## Directions for this task
An exact transcription of all the data is required; the pictures are to be left out.

[Saved data entries]
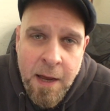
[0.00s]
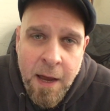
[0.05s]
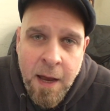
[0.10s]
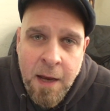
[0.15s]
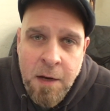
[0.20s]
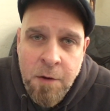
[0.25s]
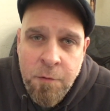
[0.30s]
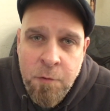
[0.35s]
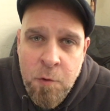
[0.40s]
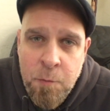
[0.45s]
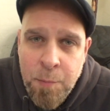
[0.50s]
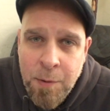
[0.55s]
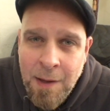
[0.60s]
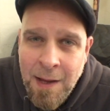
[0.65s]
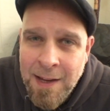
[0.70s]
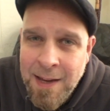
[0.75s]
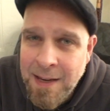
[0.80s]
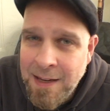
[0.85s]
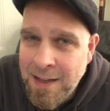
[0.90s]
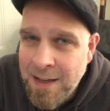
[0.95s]
And if you
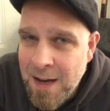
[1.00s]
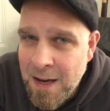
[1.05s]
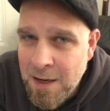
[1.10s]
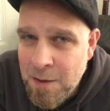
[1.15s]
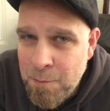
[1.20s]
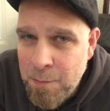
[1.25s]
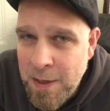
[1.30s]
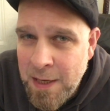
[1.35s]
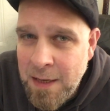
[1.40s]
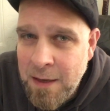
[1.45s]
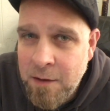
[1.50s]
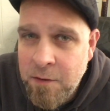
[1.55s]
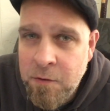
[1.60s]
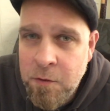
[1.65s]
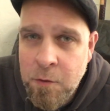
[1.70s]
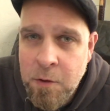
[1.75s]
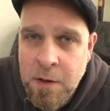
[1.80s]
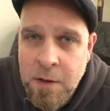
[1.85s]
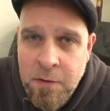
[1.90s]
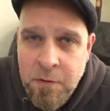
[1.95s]
apply any kind of meaning
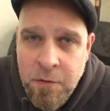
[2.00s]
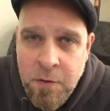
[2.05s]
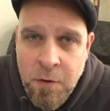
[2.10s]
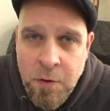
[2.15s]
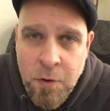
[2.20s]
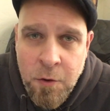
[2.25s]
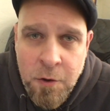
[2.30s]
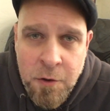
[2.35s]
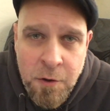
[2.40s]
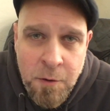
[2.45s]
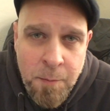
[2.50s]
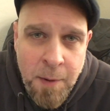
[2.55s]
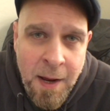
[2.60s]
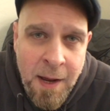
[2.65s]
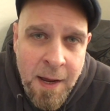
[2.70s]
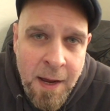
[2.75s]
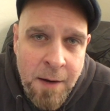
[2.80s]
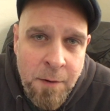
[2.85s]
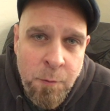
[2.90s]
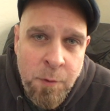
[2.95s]
to it as to good or
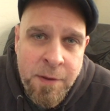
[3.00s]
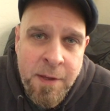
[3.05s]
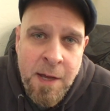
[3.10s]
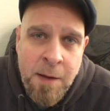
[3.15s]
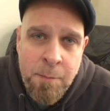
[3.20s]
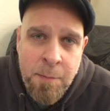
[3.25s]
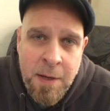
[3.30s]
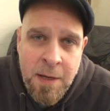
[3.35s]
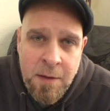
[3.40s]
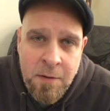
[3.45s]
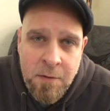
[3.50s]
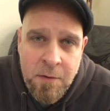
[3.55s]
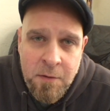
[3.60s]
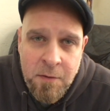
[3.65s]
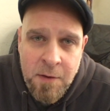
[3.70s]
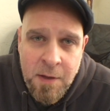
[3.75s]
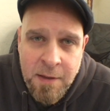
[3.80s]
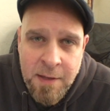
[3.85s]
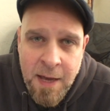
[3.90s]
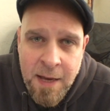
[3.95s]
bad, what that means
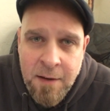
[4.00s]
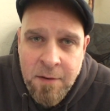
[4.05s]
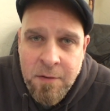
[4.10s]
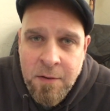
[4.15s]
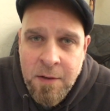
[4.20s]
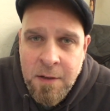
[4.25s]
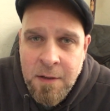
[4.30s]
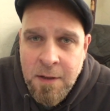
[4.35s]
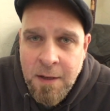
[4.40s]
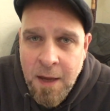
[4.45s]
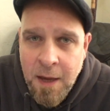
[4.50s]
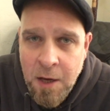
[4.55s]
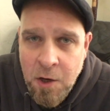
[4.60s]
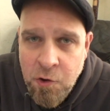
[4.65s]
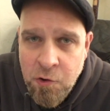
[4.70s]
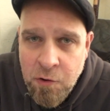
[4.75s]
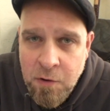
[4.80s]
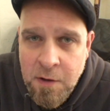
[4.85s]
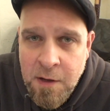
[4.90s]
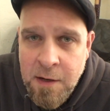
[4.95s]
is that that is an
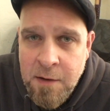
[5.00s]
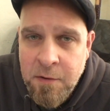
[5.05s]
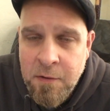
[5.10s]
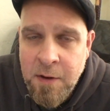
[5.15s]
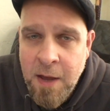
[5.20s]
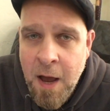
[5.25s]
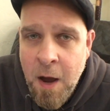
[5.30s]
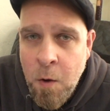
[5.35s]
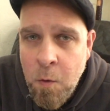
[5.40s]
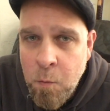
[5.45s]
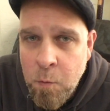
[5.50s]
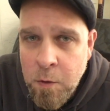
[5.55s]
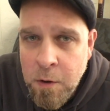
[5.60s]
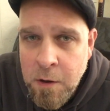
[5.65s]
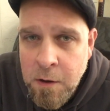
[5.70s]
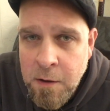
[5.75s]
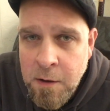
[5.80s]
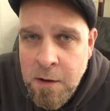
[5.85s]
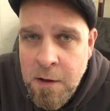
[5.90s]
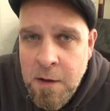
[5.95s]
indication, that is an
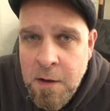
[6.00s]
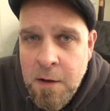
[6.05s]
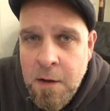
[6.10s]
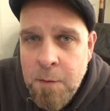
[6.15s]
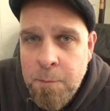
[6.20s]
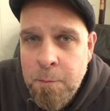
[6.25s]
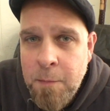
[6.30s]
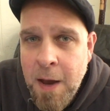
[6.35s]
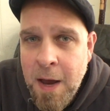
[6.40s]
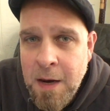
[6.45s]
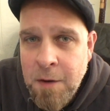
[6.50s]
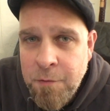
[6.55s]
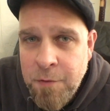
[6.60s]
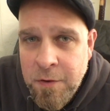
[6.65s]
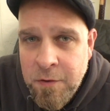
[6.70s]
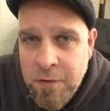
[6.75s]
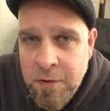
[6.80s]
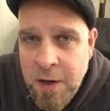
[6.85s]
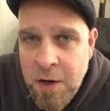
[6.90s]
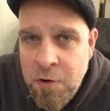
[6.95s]
outward
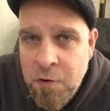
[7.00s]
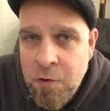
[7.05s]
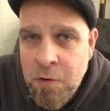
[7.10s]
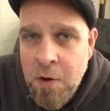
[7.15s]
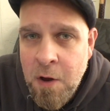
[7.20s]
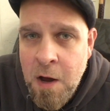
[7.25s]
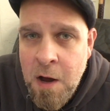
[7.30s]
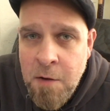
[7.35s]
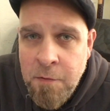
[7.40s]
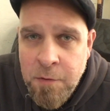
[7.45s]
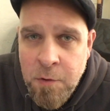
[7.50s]
manifestation of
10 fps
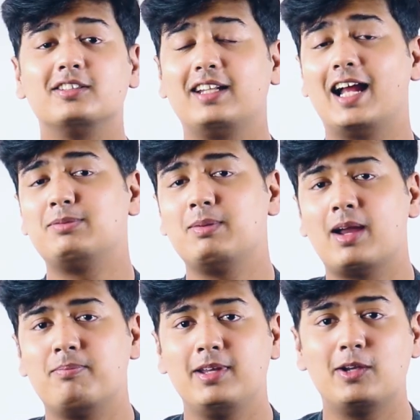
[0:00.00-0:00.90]
So the Raspberry
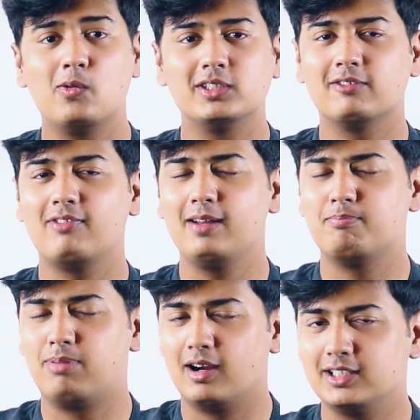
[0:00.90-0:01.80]
Pi PICO is a very
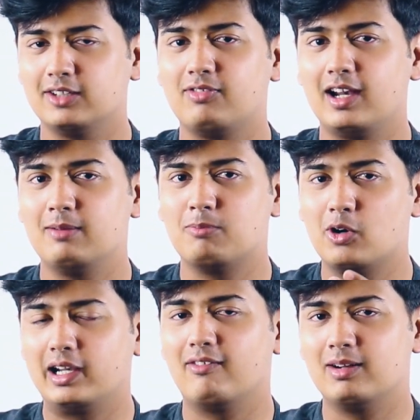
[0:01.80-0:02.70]
budget-friendly
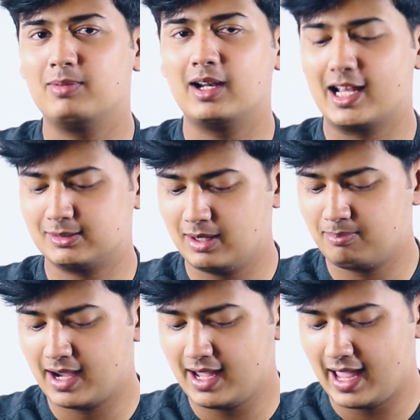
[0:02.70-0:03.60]
board developed by Raspberry Pi,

## Exercise answer
[0.00s]
[0.05s]
[0.10s]
[0.15s]
[0.20s]
[0.25s]
[0.30s]
[0.35s]
[0.40s]
[0.45s]
[0.50s]
[0.55s]
[0.60s]
[0.65s]
[0.70s]
[0.75s]
[0.80s]
[0.85s]
[0.90s]
[0.95s]
And if you
[1.00s]
[1.05s]
[1.10s]
[1.15s]
[1.20s]
[1.25s]
[1.30s]
[1.35s]
[1.40s]
[1.45s]
[1.50s]
[1.55s]
[1.60s]
[1.65s]
[1.70s]
[1.75s]
[1.80s]
[1.85s]
[1.90s]
[1.95s]
apply any kind of meaning
[2.00s]
[2.05s]
[2.10s]
[2.15s]
[2.20s]
[2.25s]
[2.30s]
[2.35s]
[2.40s]
[2.45s]
[2.50s]
[2.55s]
[2.60s]
[2.65s]
[2.70s]
[2.75s]
[2.80s]
[2.85s]
[2.90s]
[2.95s]
to it as to good or
[3.00s]
[3.05s]
[3.10s]
[3.15s]
[3.20s]
[3.25s]
[3.30s]
[3.35s]
[3.40s]
[3.45s]
[3.50s]
[3.55s]
[3.60s]
[3.65s]
[3.70s]
[3.75s]
[3.80s]
[3.85s]
[3.90s]
[3.95s]
bad, what that means
[4.00s]
[4.05s]
[4.10s]
[4.15s]
[4.20s]
[4.25s]
[4.30s]
[4.35s]
[4.40s]
[4.45s]
[4.50s]
[4.55s]
[4.60s]
[4.65s]
[4.70s]
[4.75s]
[4.80s]
[4.85s]
[4.90s]
[4.95s]
is that that is an
[5.00s]
[5.05s]
[5.10s]
[5.15s]
[5.20s]
[5.25s]
[5.30s]
[5.35s]
[5.40s]
[5.45s]
[5.50s]
[5.55s]
[5.60s]
[5.65s]
[5.70s]
[5.75s]
[5.80s]
[5.85s]
[5.90s]
[5.95s]
indication, that is an
[6.00s]
[6.05s]
[6.10s]
[6.15s]
[6.20s]
[6.25s]
[6.30s]
[6.35s]
[6.40s]
[6.45s]
[6.50s]
[6.55s]
[6.60s]
[6.65s]
[6.70s]
[6.75s]
[6.80s]
[6.85s]
[6.90s]
[6.95s]
outward
[7.00s]
[7.05s]
[7.10s]
[7.15s]
[7.20s]
[7.25s]
[7.30s]
[7.35s]
[7.40s]
[7.45s]
[7.50s]
manifestation of
10 fps
[0:00.00-0:00.90]
So the Raspberry
[0:00.90-0:01.80]
Pi PICO is a very
[0:01.80-0:02.70]
budget-friendly
[0:02.70-0:03.60]
board developed by Raspberry Pi,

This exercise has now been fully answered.